> **Work order**
Search the records for "video" and copy each line that holds it.

> **Data extracted from a collection**
● ● ● ●
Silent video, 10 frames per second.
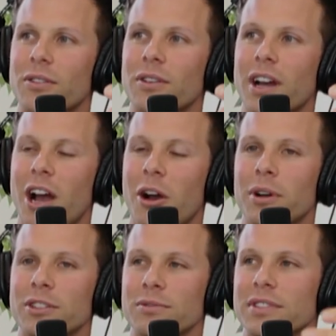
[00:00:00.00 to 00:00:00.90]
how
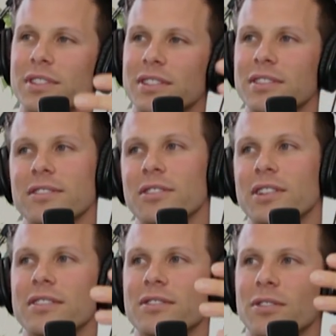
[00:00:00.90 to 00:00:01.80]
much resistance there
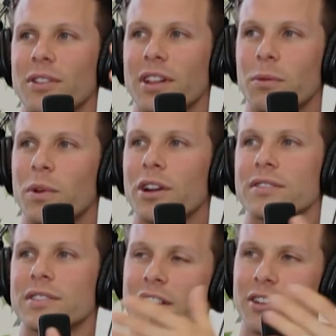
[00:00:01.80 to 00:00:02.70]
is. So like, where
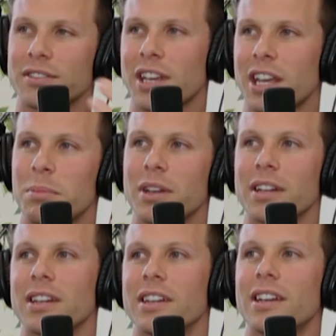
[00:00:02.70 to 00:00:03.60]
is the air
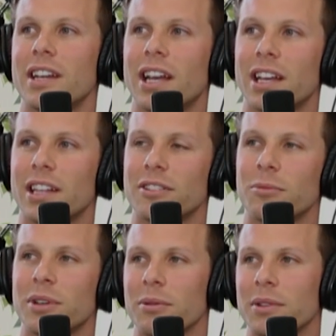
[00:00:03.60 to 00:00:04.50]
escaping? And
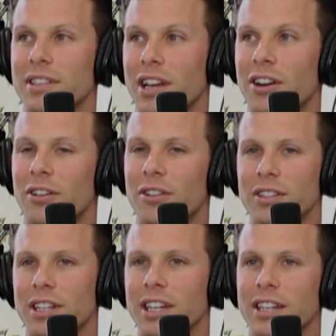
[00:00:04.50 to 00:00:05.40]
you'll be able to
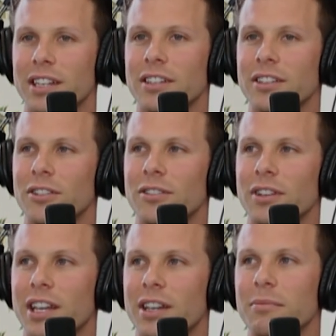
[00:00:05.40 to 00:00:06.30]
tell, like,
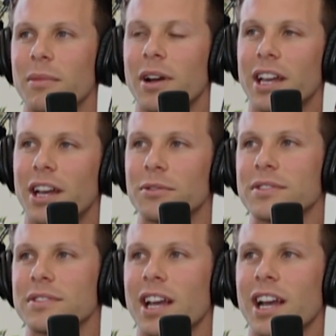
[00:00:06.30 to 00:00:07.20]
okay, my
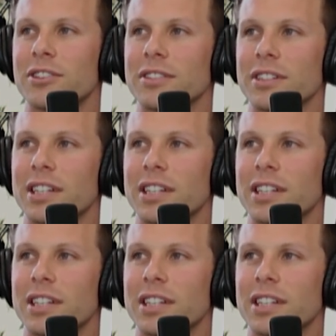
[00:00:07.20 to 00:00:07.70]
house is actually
● ● ● ●
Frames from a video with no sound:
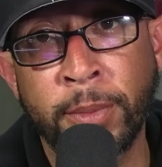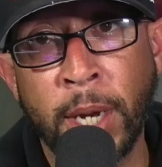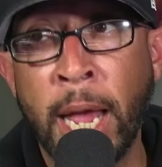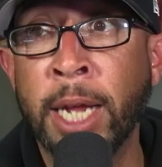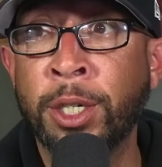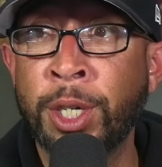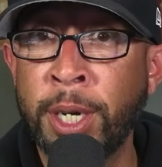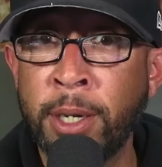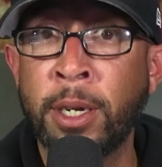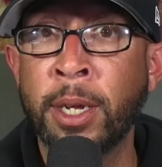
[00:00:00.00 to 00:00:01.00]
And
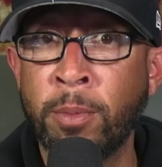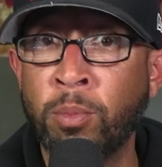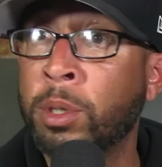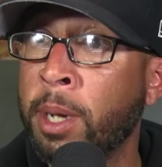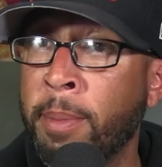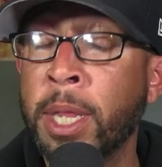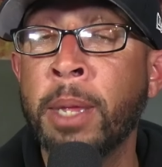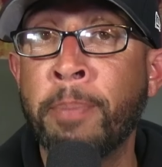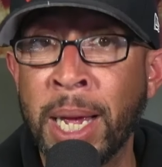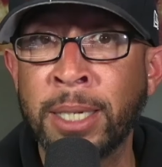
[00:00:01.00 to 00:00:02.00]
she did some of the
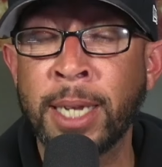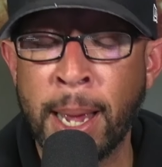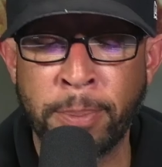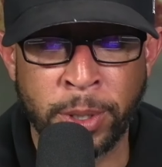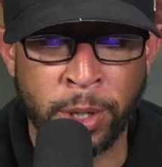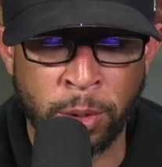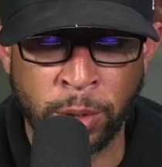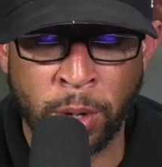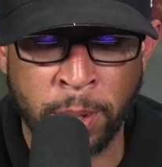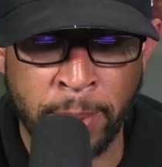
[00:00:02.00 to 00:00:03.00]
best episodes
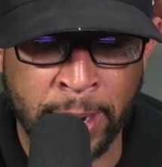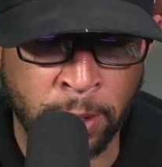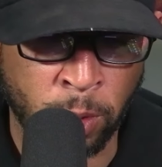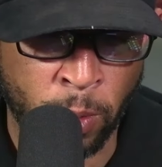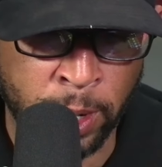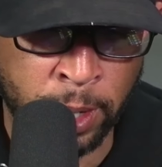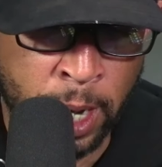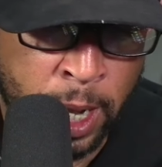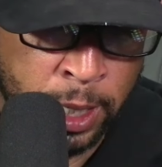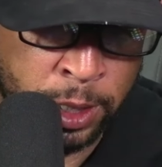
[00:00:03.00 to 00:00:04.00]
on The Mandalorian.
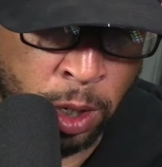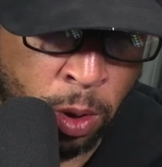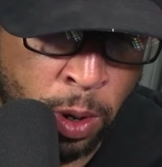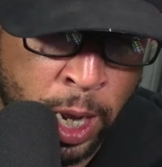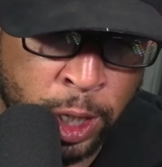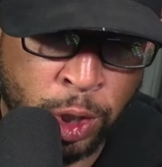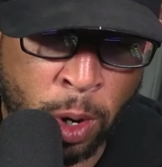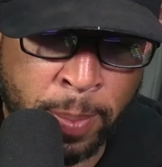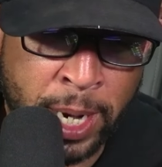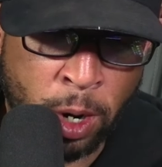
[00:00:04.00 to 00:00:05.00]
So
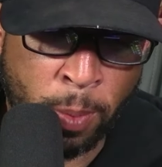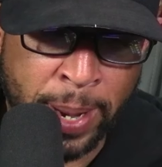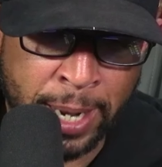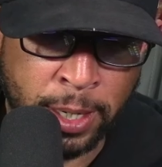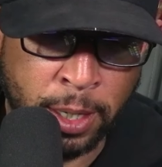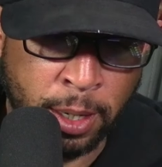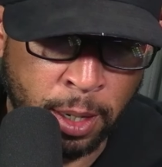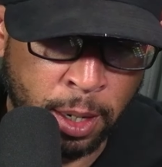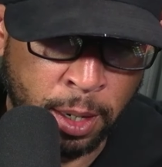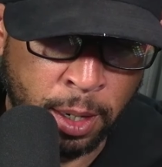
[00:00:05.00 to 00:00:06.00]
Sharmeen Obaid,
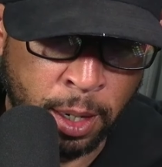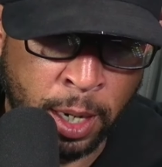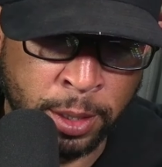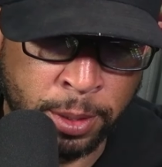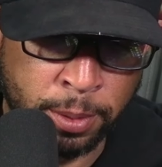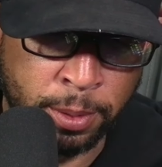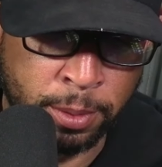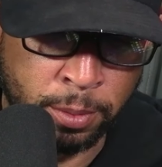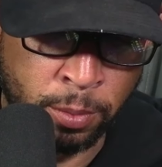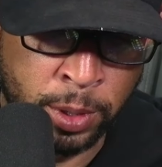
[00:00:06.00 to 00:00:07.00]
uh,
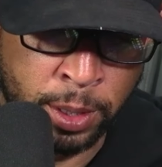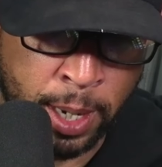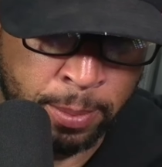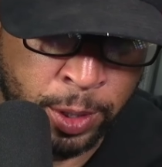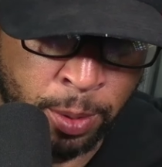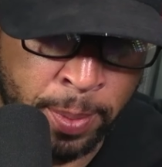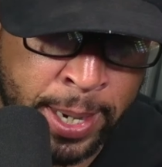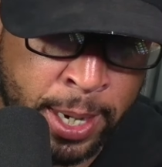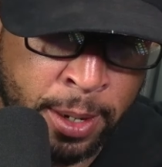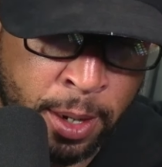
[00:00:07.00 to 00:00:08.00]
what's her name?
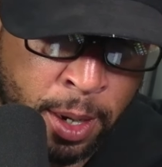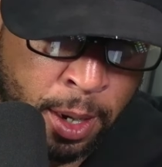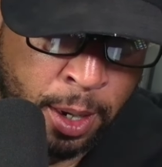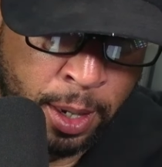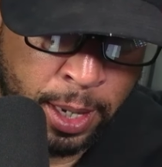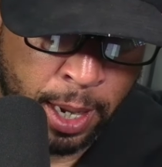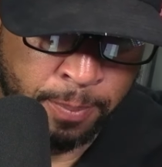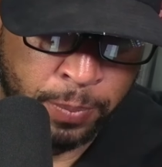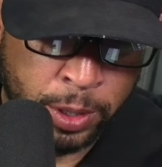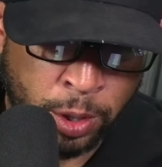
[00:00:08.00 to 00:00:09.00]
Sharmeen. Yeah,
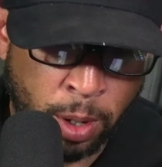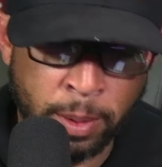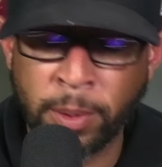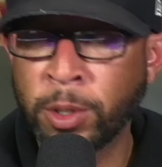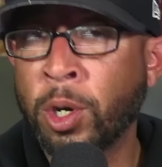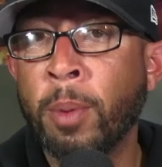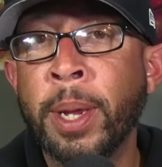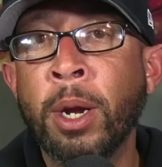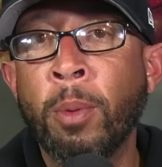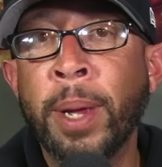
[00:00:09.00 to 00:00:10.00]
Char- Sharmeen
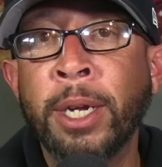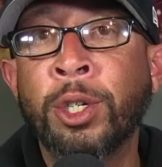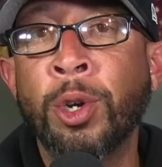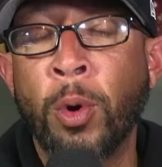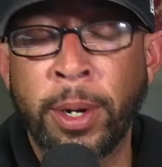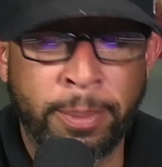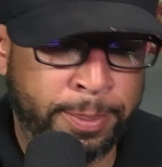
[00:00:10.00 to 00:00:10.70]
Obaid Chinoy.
● ● ● ●
> **Exercise answer**
Silent video, 10 frames per second.
Frames from a video with no sound:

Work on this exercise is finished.